If you’re a homeowner with a lawn, chances are, you’ve used this product before. If you’re like me, the chances are also pretty good that you weren’t overly careful and didn’t take too many precautions while using it, like washing it off your skin on places where it may have landed during its application. After reading this story, however, the chances are pretty good that you’ll either never use Roundup again, or that if you do, you’ll be a LOT more careful.
In 2015, the World Health Organisation (WHO) claims that Roundup, the world’s most widely used weedkiller, “probably” causes cancer.
Today, a jury in California has determined that Monsanto is responsible for the death sentence a 46-year-old groundskeeper after he used their popular Roundup weedkiller. The jury further determined that Monsanto “acted with malice, oppression or fraud” after the defense was able to prove through secret, internal Monsanto documents, that Monsanto has known for decades that glyphosate and specifically Roundup could cause cancer.
In 2015, The Guardian reported that the International Agency for Research on Cancer (IARC) – WHO’s cancer agency – said that glyphosate, the active ingredient in the herbicide made by agriculture company Monsanto, was “classified as probably carcinogenic to humans”.
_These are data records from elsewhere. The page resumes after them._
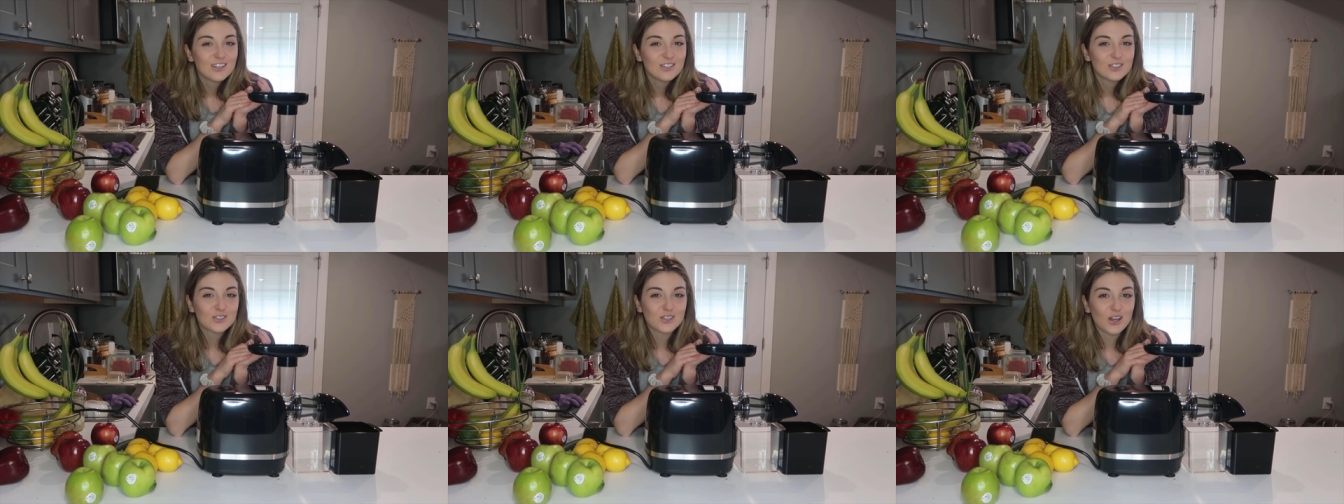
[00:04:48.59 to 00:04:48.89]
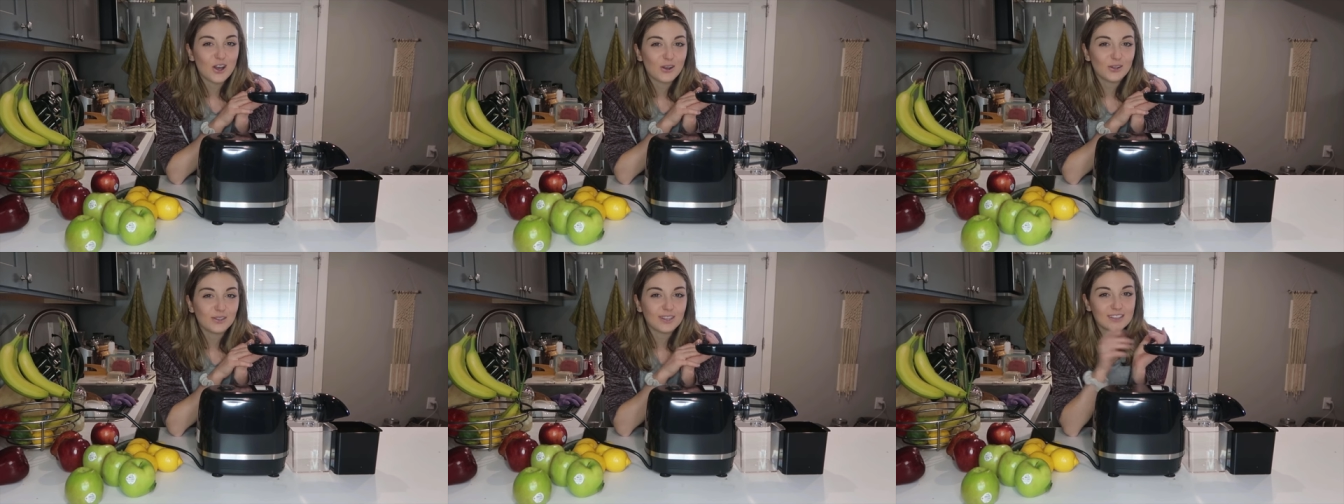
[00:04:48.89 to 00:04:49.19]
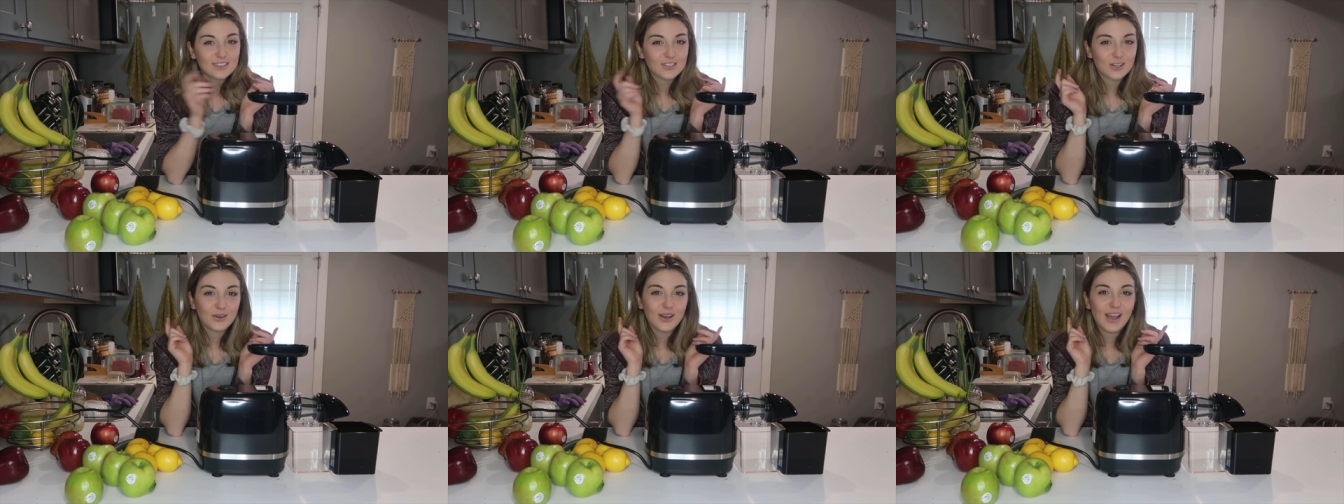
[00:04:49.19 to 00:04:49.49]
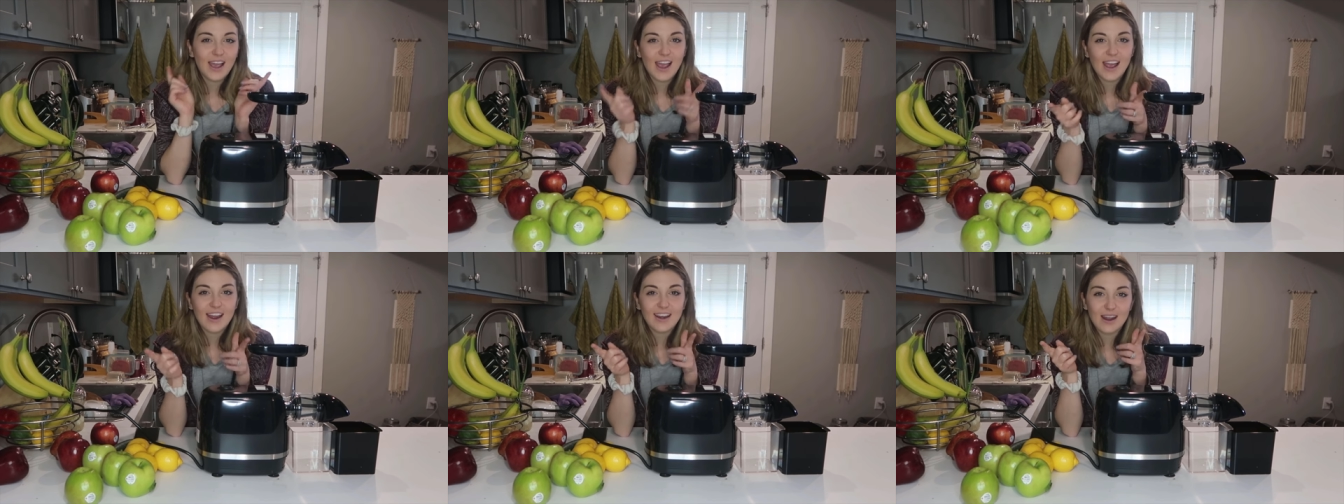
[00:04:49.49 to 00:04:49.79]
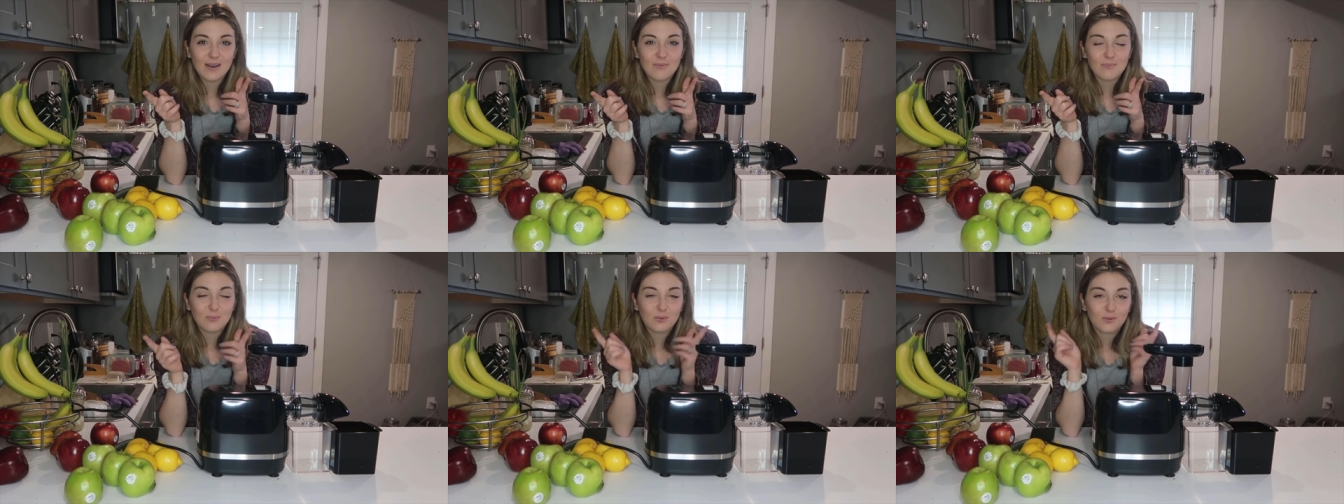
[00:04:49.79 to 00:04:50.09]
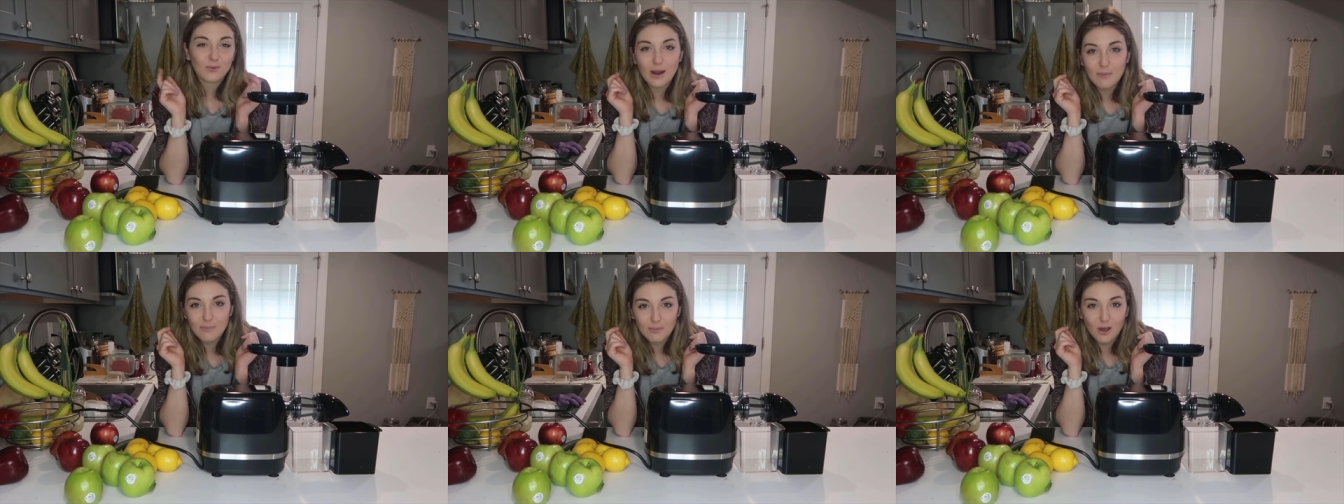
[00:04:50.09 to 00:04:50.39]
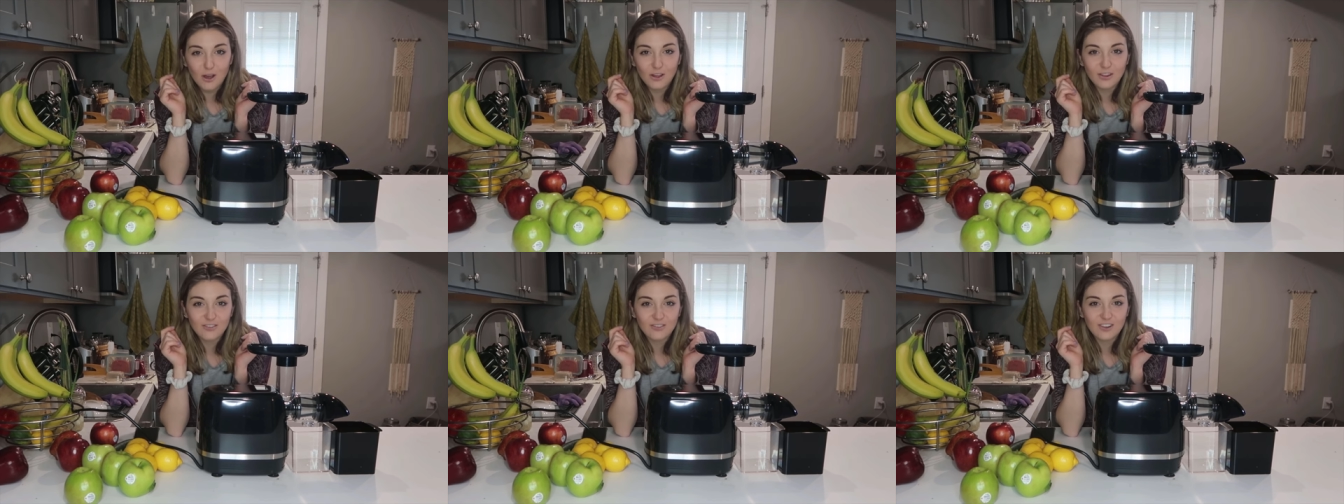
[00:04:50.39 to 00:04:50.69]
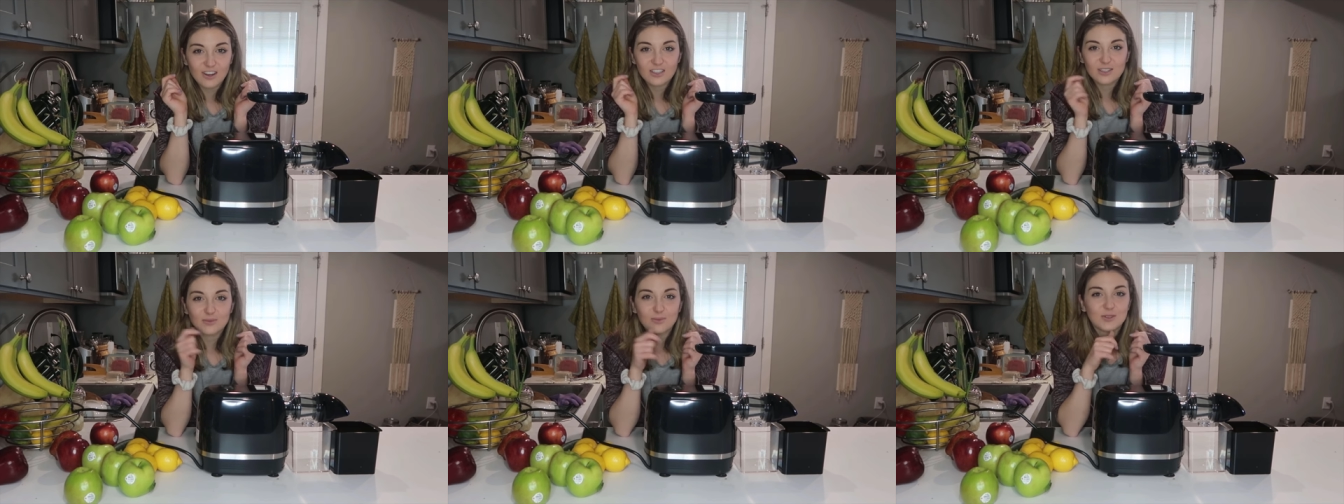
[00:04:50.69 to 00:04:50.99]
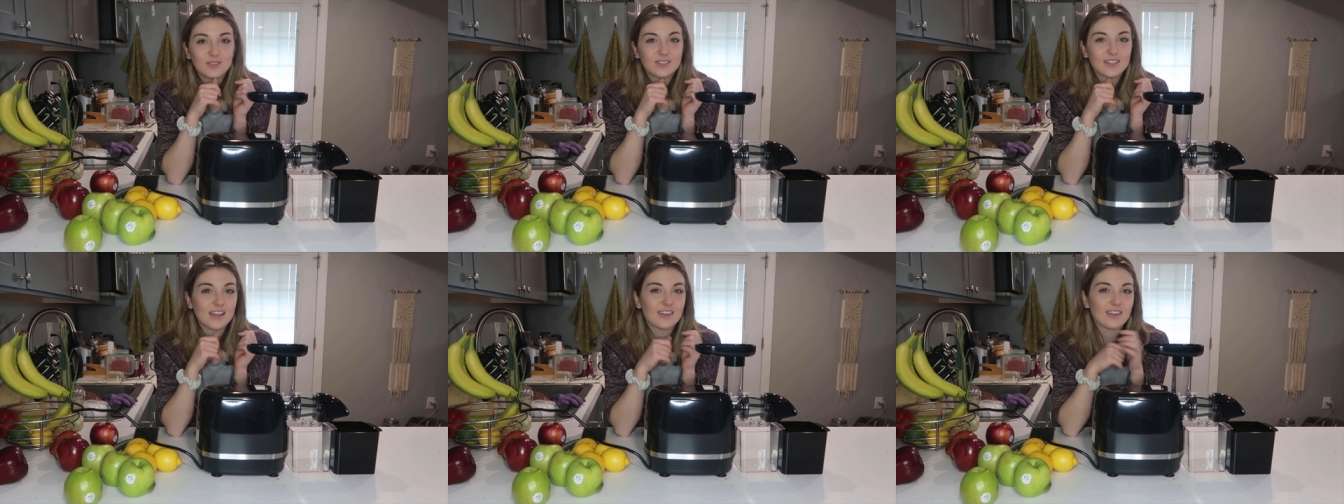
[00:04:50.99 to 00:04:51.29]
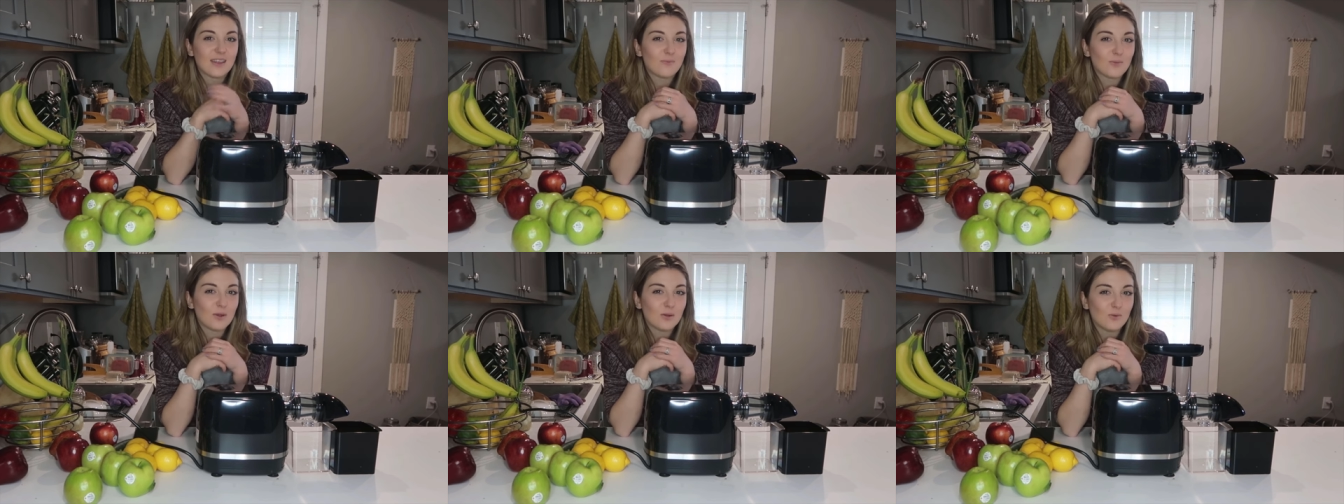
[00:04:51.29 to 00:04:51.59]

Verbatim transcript: So let's go ahead and prep all the vegetables and then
It also said there was “limited evidence” that glyphosate was carcinogenic in humans for non-Hodgkin’s lymphoma.
Monsanto, the world’s largest seed company, said scientific data did not support the conclusions and called on WHO to hold an urgent meeting to explain the findings. “We don’t know how IARC could reach a conclusion that is such a dramatic departure from the conclusion reached by all regulatory agencies around the globe,” said Philip Miller, Monsanto’s vice-president of global regulatory affairs.
Today, the Daily Mail reported on a jury’s historic award today in the Monsanto case:
Roundup does cause cancer, a jury has declared in an unprecedented trial into the health dangers of Monsanto’s weed killer.
After three days of deliberations, jurors on Friday sided with terminally-ill groundsman Dewayne Johnson, 46, who has just weeks to live, awarding him $250 million in punitive damages, plus nearly $40m in compensatory damages, bringing the total to $289m.
Specifically, in eight weeks of proceedings, the jury was left convinced that Monsanto’s product caused Johnson’s cancer.
Addressing a press conference on Friday evening, Johnson thanked his legal team, his wife, and two sons.
It’s taken a lot of prayer, I’ve taken energy from a lot of people. I’m glad to be here to help. Hopefully, this thing will start to get the attention it needs. This case is way bigger than me,’ he said.
Johnson’s wife spends 14 hours a day working two jobs, lawyer Brent Wisner told the press conference. She was working when her husband’s verdict came through, he added.
When Johnson’s compensation is released he hopes to use it to enable him to spend more time with him and their children, Wisner said. He may also use it to fund a bone marrow transplant.
Monsanto will appeal the verdict and the compensation will only be released when this has been heard. Johnson’s lawyers will ask the appellate court to speed up the appeal so the money can be released while their client is still alive.
The groundskeeper, who worked for years in Benicia, California, was diagnosed with non-Hodgkin’s lymphoma – cancer that starts in the white blood cells – in August 2014. He mixed and sprayed hundreds of gallons of Roundup to keep grass and weeds under control.
The liable verdict means the case could open the door to hundreds of additional lawsuits against the company recently acquired by German-based pharmaceutical and chemical group Bayer.
The first-of-its-kind verdict was delayed as jurors spent hours analyzing the timeline of Johnson’s symptoms, the validity of his expert witness’s testimony, and the discrepancies between Monsanto’s medical findings and that of their critics.
The jury also found Monsanto ‘acted with malice, oppression or fraud and should be punished for its conduct,’ Judge Suzanne Ramos Bolanos announced in court in San Francisco.
Reacting to the verdict, co-lead trial counsel Brent Wisner said it was a result of newly-revealed, confidential company documents.
‘We were finally able to show the jury the secret, internal Monsanto documents proving that Monsanto has known for decades that glyphosate and specifically Roundup could cause cancer,’ Wisner said.
‘Despite the Environmental Protection Agency’s failure to require labeling, we are proud that an independent jury followed the evidence and used its voice to send a message to Monsanto that its years of deception regarding Roundup is over and that they should put consumer safety first over profits.’
Ken Cook, president of the Environmental Working Group, said it was a victory for all workers.